Fimela.com, Jakarta Ramadan selalu disambut suka cita oleh seluruh umat Muslim di dunia. Termasuk jurnalis Uighur Amerika Gulchehra Hoja, yang sudah lebih dari 20 tahun bekerja di Radio Free Asia, Amerika setelah meninggalkan tempat kelahirannya.
Di mana ia dengan leluasa, bisa bebas menjalani ibadah puasa Ramadan. Selain bebas beribadah wajib di bulan Ramadan, ia juga menjadi manusia merdeka yang bebas mempelajari lebih dalam lagi agama Islam saat pindah ke Amerika.
Advertisement
“Kebahagiaan menjadi seorang Muslim dan manusia yang merdeka, adalah saat bisa mempraktikkan agama sendiri di US, khususnya bulan Ramadan. Saya selalu memikirkan orang-orang di Uighur, di mana sebanyak 20 juta Muslim di sana tidak memiliki kebebasan yang sama,” ujar Gul, sapaan akrabnya pada Fimela saat diwawancarai secara daring belum lama ini.
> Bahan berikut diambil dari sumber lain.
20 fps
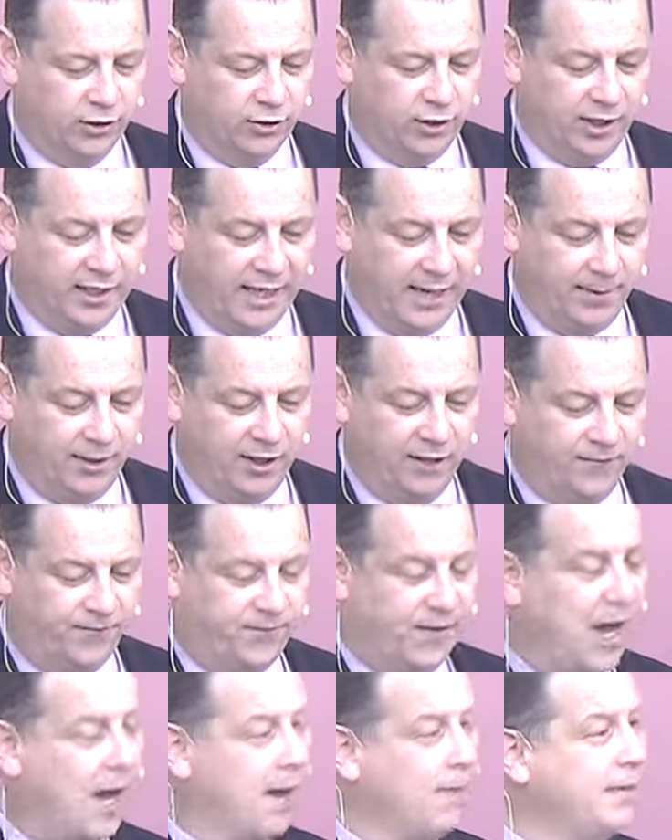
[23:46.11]
to enable the
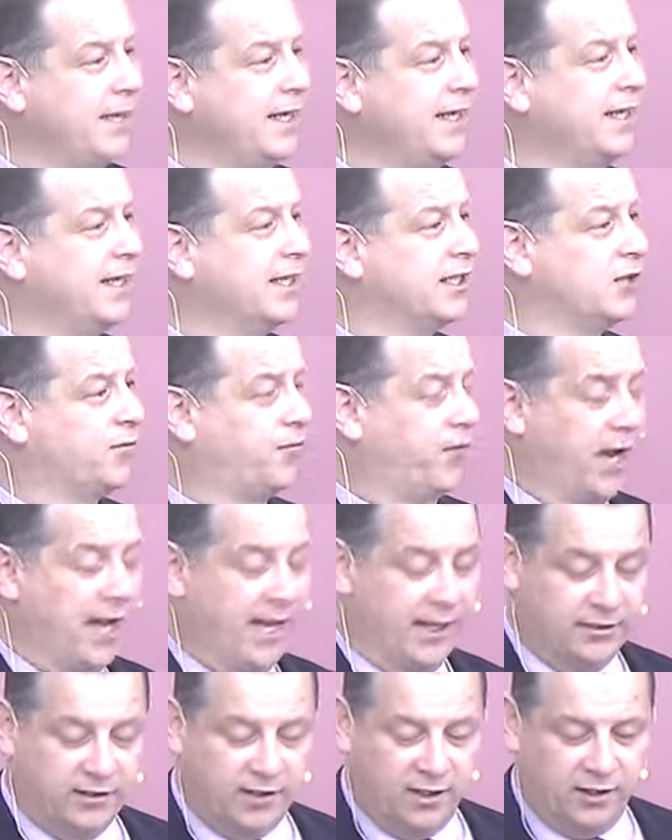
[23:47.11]
family and his
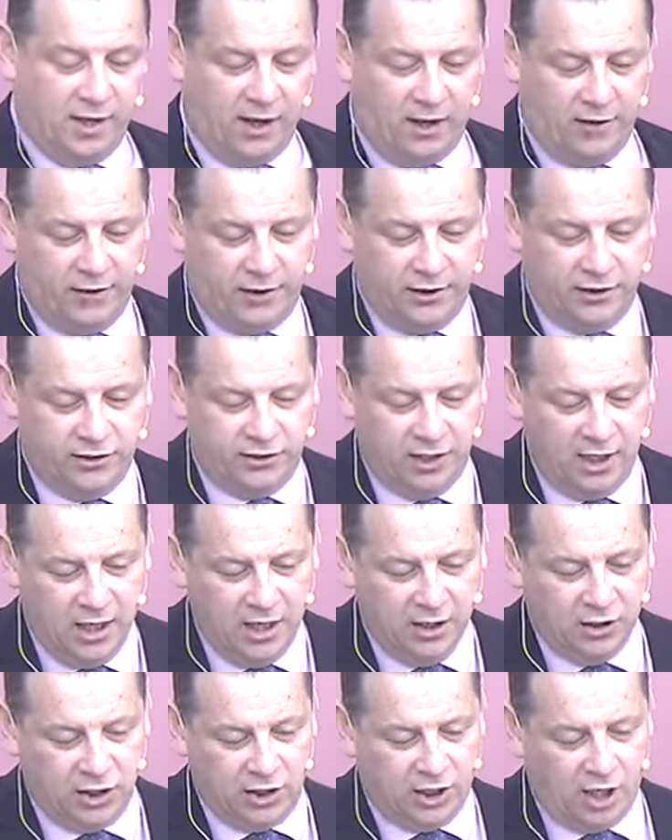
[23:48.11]
friends and others
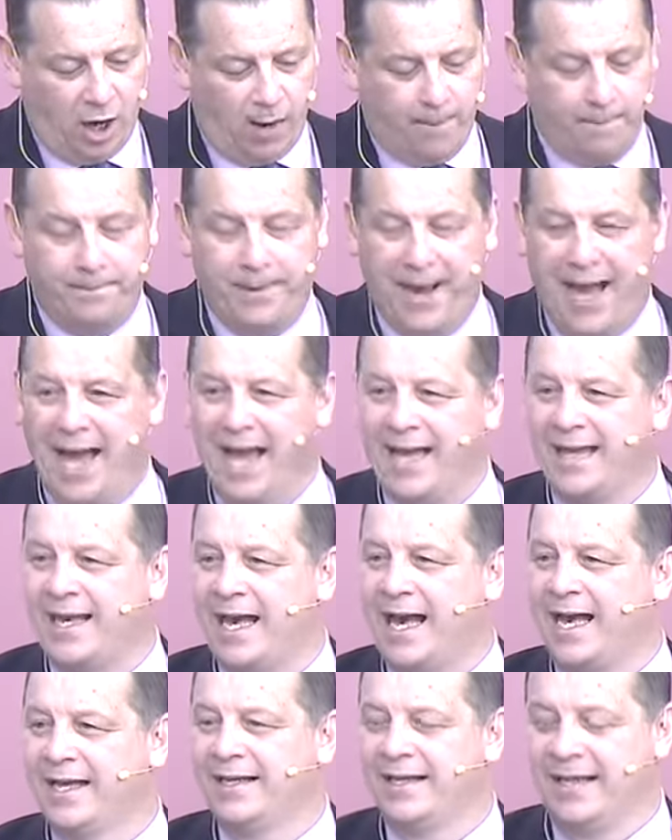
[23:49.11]
to come
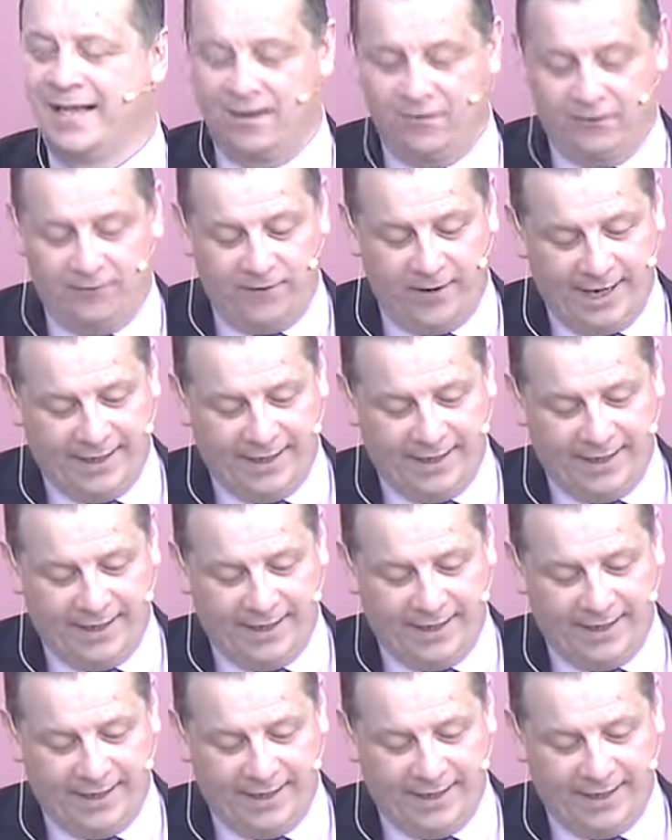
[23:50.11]
back and live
Mempraktikkan dan mengamalkan syariat dan anjuran agama secara bebas juga menjadi keinginan terbesar etnis minoritas di negara kelahiran Gul. Namun, saat nekat melakukan hal tersebut, maka mereka akan menanggung akibat fatal, yang berakhir di kamp konsentrasi.
“Pemerintah China takut pada orang yang beriman. Mereka akan dipersekusi, semua orang Uighur yang jadi Muslim minoritas di negaraku,” jelas Gul.
Advertisement
Kebebasan beragama di Amerika
Gul pun memanfaatkan semaksimal mungkin kebebasannya untuk berdoa sebanyak yang dia bisa. Keimanannya pada kebebasan bangsa Uighur mendapatkan kemerdekaan tak pernah luntur apalagi pudar.
“Saya banyak berdoa untuk orang yang menderita dari siksaan rezim. Saya berdoa untuk keluarga saya, dan memohon pada Allah untuk mewujudkannya. Menyatukan kembali keluarga saya dan berdoa untuk keselamatan seluruh dunia. Ramadan adalah berdoa, berdoa, dan banyak berdoa,” jelas Gul.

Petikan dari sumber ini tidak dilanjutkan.